Un dégueuloir mais sans trop de mauvaises odeurs, je suis trop polie pour ça !

Un braiment s'enraie d'émotion

As-tu conscience du lieu où tu te trouves ?

-… ???

- Si l'âne pouvait se vanter de n'avoir qu'un seul ami, sache que tu foules sa propriété. S'il était encore vivant, il t'aurais fait fête. Malgré son immense dénuement, il aurait veillé à ce que tu ne manques de rien, que tu sois traité comme un prince. Mais je m'égare, mon équipe m'appelle, repose-toi, à midi je viendrai te chercher et je te le présenterai.

Rassuré, je peux enfin m'abîmer dans un profond sommeil, surpris d'être épargné par des cauchemars que j'imaginais être en embuscade dès que je me laisserai aller. Le boucan que génère le chantier écorne à peine mon endormissement. Et dans mes rêves, je perçois de nouveau l'incongruité de l'irruption de ses éclairs de lumière intempestifs suivis de ce qu'il me semble être des éclats de voix.

A midi comme promis, je compte dans ma tête les douze coups de la cloche de l'église, moi qui ne sais pas compter, l'homme débarrassé de ses oripeaux de travailleur de force m’attrape par le licol et me traîne à travers les rues d'une petite ville aux maisons proprettes, toutes blanches aux volets rouges ou verts, plus ou moins cossues, se serrant les unes contre les autres, accueillant en leur sein au rez-de-chaussées pour certaines d'entre elles des devantures de boutiques. Mal réveillé, mes sabots heurtent souvent les pavés mal jointoyés, j'ai l'intuition d'aller à la rencontre d'un moment unique. Quel n'est pas ma déception quand nous franchissons les portes d'un cimetière.

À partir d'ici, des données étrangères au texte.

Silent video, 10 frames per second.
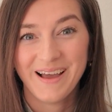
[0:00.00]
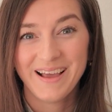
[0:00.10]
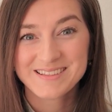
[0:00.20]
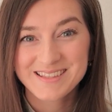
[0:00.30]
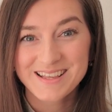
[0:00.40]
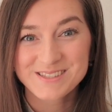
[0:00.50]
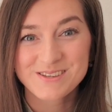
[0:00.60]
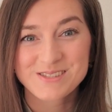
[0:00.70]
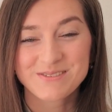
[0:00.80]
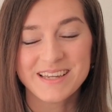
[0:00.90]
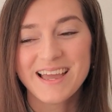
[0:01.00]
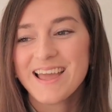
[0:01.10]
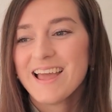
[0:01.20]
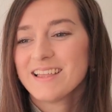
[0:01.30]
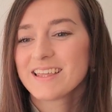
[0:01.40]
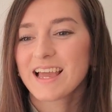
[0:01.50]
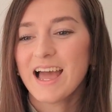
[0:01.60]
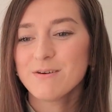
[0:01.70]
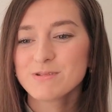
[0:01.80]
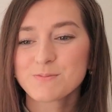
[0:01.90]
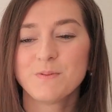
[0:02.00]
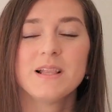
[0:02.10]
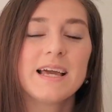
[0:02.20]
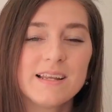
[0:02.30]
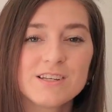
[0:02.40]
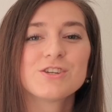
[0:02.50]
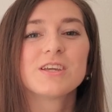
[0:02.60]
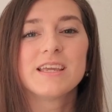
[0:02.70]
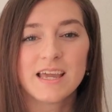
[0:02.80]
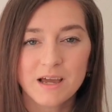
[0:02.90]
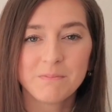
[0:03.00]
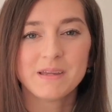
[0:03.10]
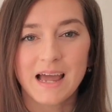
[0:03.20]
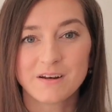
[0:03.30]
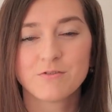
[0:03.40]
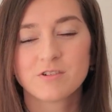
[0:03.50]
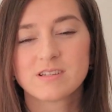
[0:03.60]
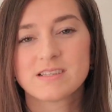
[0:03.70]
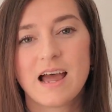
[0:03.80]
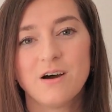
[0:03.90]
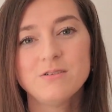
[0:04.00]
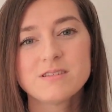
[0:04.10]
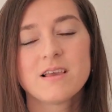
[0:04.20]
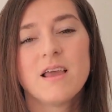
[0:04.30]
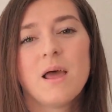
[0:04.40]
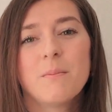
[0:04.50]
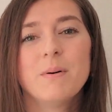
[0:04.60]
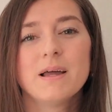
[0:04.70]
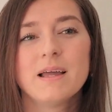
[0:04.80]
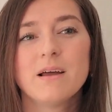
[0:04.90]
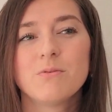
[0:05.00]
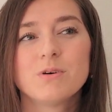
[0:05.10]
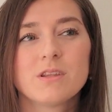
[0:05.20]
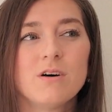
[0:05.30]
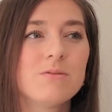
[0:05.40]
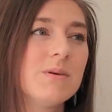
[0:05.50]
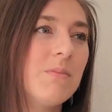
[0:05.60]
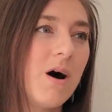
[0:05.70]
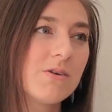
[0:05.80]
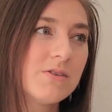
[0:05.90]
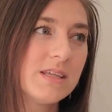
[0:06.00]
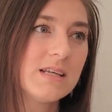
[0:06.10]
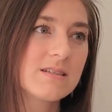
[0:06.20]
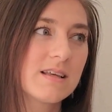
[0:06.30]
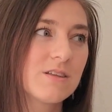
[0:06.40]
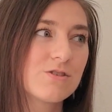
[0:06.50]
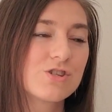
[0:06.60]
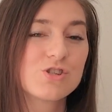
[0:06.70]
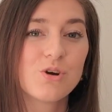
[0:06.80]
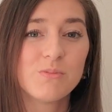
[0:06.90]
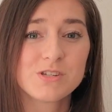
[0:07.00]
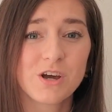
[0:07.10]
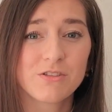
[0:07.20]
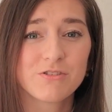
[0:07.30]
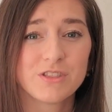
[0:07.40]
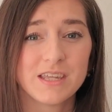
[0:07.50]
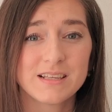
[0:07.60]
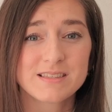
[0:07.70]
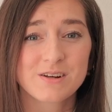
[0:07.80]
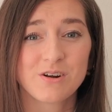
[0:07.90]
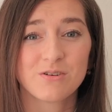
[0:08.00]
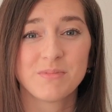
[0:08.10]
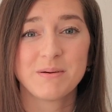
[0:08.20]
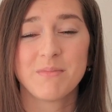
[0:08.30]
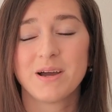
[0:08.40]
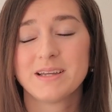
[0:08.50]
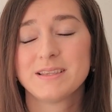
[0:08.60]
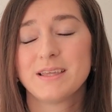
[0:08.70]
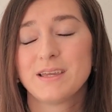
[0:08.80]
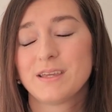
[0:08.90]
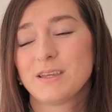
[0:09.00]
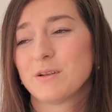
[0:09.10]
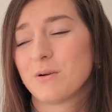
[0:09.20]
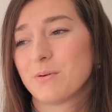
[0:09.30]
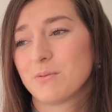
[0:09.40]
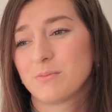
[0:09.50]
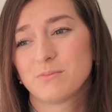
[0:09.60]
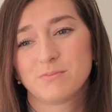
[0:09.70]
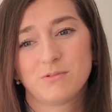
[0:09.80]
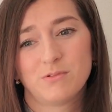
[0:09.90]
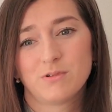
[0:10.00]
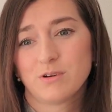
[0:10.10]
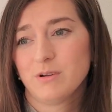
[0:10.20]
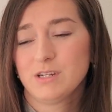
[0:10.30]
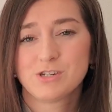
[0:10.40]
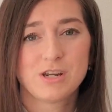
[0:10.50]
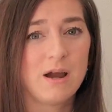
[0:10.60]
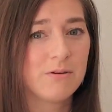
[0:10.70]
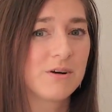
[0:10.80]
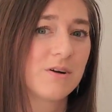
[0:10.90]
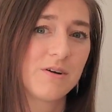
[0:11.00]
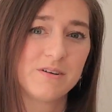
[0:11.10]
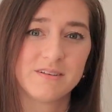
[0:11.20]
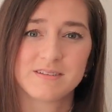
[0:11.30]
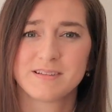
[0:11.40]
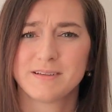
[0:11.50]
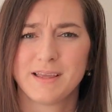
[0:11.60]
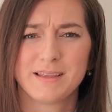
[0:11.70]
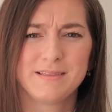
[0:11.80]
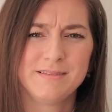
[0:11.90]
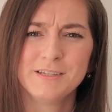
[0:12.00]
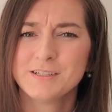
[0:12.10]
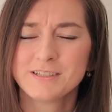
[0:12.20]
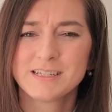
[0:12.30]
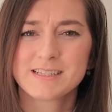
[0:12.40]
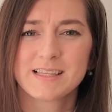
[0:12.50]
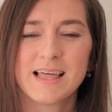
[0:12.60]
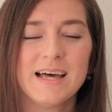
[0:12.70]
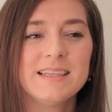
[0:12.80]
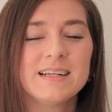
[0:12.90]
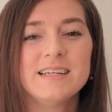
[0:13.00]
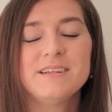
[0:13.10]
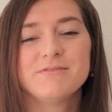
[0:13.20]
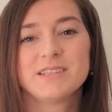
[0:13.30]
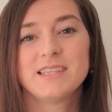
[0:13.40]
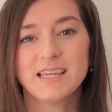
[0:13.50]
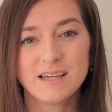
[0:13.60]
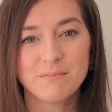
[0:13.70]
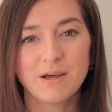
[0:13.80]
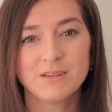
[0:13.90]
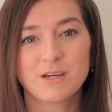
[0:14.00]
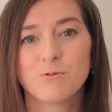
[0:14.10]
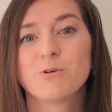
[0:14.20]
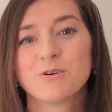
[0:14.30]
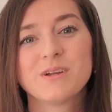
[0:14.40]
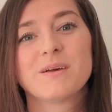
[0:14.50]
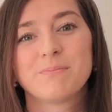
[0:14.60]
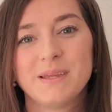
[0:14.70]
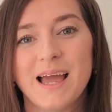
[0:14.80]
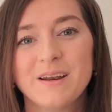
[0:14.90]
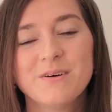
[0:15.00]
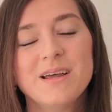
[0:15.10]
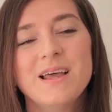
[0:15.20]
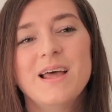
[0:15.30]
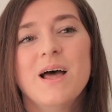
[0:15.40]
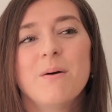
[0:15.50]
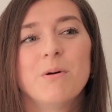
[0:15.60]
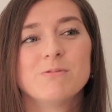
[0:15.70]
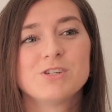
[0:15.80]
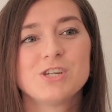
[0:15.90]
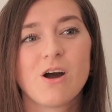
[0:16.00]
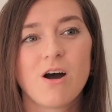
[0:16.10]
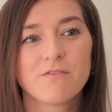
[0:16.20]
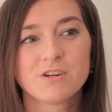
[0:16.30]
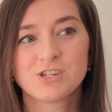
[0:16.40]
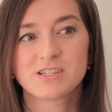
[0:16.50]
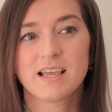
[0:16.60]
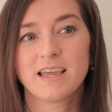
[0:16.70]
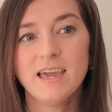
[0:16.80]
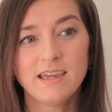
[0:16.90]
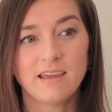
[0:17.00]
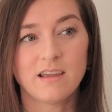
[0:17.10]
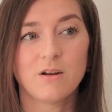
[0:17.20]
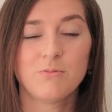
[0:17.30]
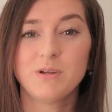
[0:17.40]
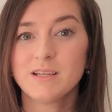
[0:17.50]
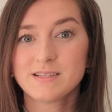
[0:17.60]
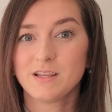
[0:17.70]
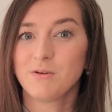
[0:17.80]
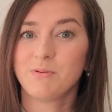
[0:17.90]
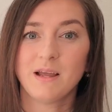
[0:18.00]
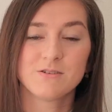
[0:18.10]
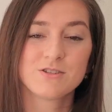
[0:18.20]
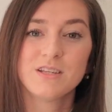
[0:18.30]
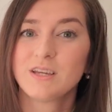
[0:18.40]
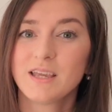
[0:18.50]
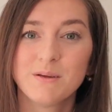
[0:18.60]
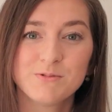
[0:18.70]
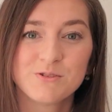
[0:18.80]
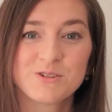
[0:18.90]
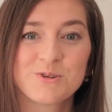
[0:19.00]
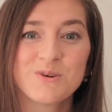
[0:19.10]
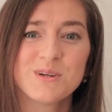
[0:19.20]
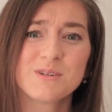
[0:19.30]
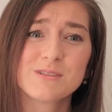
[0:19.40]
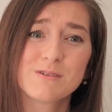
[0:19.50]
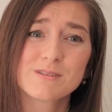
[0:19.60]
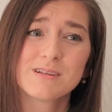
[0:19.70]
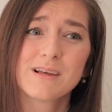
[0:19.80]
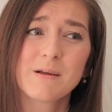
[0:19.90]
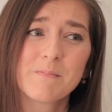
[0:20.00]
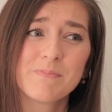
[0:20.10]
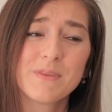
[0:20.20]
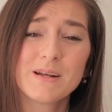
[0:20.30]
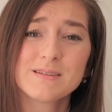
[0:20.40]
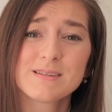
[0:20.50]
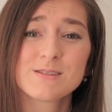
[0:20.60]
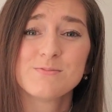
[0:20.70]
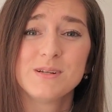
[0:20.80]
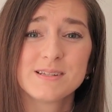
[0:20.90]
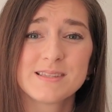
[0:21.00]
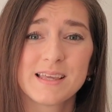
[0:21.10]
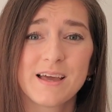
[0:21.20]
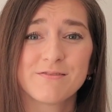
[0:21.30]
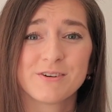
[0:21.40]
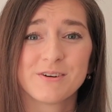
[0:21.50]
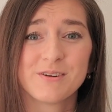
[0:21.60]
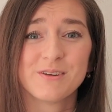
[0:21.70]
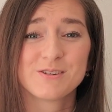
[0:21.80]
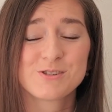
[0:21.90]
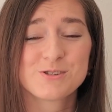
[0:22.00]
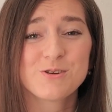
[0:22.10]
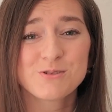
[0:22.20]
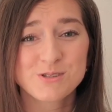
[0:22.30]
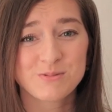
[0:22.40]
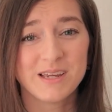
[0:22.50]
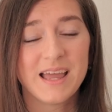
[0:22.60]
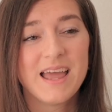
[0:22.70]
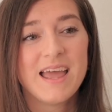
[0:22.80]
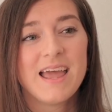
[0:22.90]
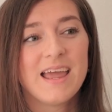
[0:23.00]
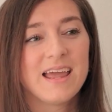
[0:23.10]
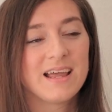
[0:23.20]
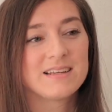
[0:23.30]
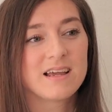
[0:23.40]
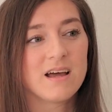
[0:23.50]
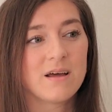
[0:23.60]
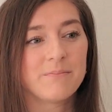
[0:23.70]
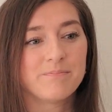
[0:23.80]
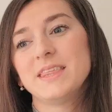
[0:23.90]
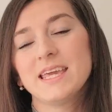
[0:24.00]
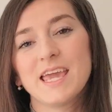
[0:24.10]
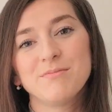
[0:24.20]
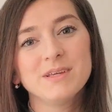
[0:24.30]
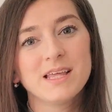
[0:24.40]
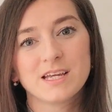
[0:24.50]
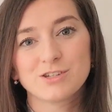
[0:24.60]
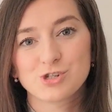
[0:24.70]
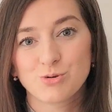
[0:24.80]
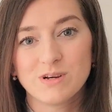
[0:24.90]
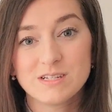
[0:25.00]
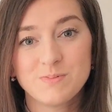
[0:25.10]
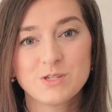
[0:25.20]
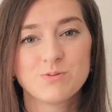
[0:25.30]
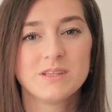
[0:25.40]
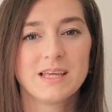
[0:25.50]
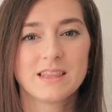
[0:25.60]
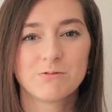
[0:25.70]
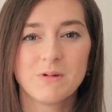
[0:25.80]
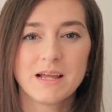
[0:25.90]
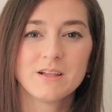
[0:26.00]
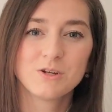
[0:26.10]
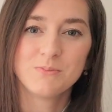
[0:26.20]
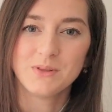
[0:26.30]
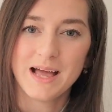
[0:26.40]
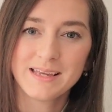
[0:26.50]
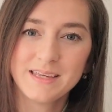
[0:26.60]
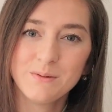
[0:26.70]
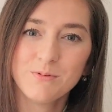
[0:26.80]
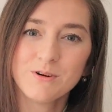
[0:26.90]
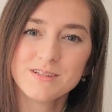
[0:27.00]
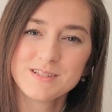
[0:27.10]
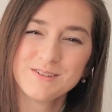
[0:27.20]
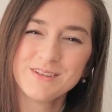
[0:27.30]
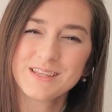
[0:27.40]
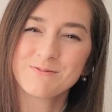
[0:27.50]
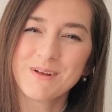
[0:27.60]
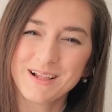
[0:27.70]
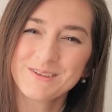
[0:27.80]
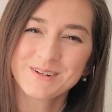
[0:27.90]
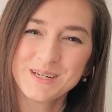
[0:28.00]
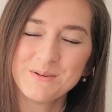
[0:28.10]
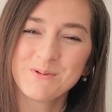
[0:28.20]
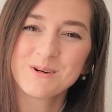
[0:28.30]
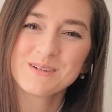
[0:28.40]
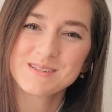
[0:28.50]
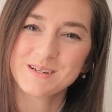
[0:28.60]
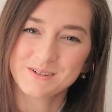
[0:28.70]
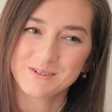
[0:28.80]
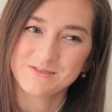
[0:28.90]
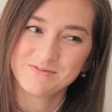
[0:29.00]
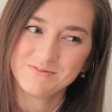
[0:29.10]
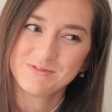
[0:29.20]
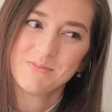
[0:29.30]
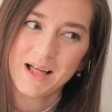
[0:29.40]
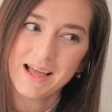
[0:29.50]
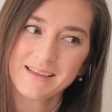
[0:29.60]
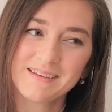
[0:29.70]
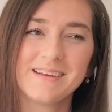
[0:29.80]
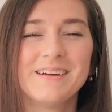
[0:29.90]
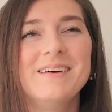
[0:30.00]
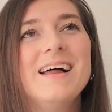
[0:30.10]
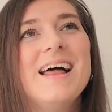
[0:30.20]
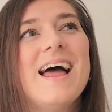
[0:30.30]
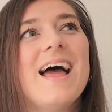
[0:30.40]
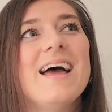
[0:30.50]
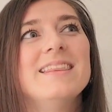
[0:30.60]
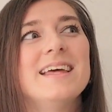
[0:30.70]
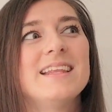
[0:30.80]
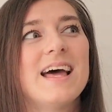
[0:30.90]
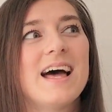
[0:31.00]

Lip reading: Isn't that so sweet? Like I was planning get a piano for this house, but with all the remodel things, like there's so much other things that are on my mind, like, you know, ordering shower curtains and like little things like that I didn't even think about like ordering the piano. But when she offered, she's like, hey, you know, we could send you a piano so that you can keep doing tutorials. And I was like, that is the sweetest thing ever. So sweet. And they gave me like a choice between like the regular black keyboards, you know, like the regular keyboards that are black, you know, and then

Les cimetières...pouah ! Presque un traumatisme ! Une corvée obligée quand on venait quémander à mon maître ma location pour un enterrement et qu'atteler à un corbillard bien trop volumineux pour moi, celui-ci étant conçu pour la traction par un cheval, voire deux, voire quatre, je me voyais ahaner pour transporter le corps vers sa dernière demeure après un faux-plat montant qui n'en finissait pas. Je me consolais en pensant que les pauvres pouvaient ainsi sauver les apparences par mon labeur car les riches eux pouvaient se payer les services de chevaux à l'allure plus adéquate aux circonstances.

Alors un cimetière !

L'homme use de toute sa persuasion pour m'en faire franchir le seuil et sans hésiter me guide vers une tombe qui, ma foi ne paie pas de mine.

Pourtant je le vois s'abandonner un long moment, yeux fermés, en une méditation qui s'achève quand sa main chasse la larme qui perle sur sa joue.

Il se tourne vers moi. Un moment, j'ai cru qu'il m'avait oublié.

Voilà l'homme, me dit-il qui veut accéder à ton paradis.

Mon regard passe de la pierre tombale à mon Cicéron, regard vidé par une incompréhension telle que sa substance s'est réfugiée dans mes lobes cérébraux qui phosphorent à si vive allure que j'ai du mal à les suivre. Comment un humain peut-il ne serait-ce qu'envisager se perdre dans un endroit auquel je ne peux pas croire, parce qu'un animal ne croit en rien, cela se saurait sinon !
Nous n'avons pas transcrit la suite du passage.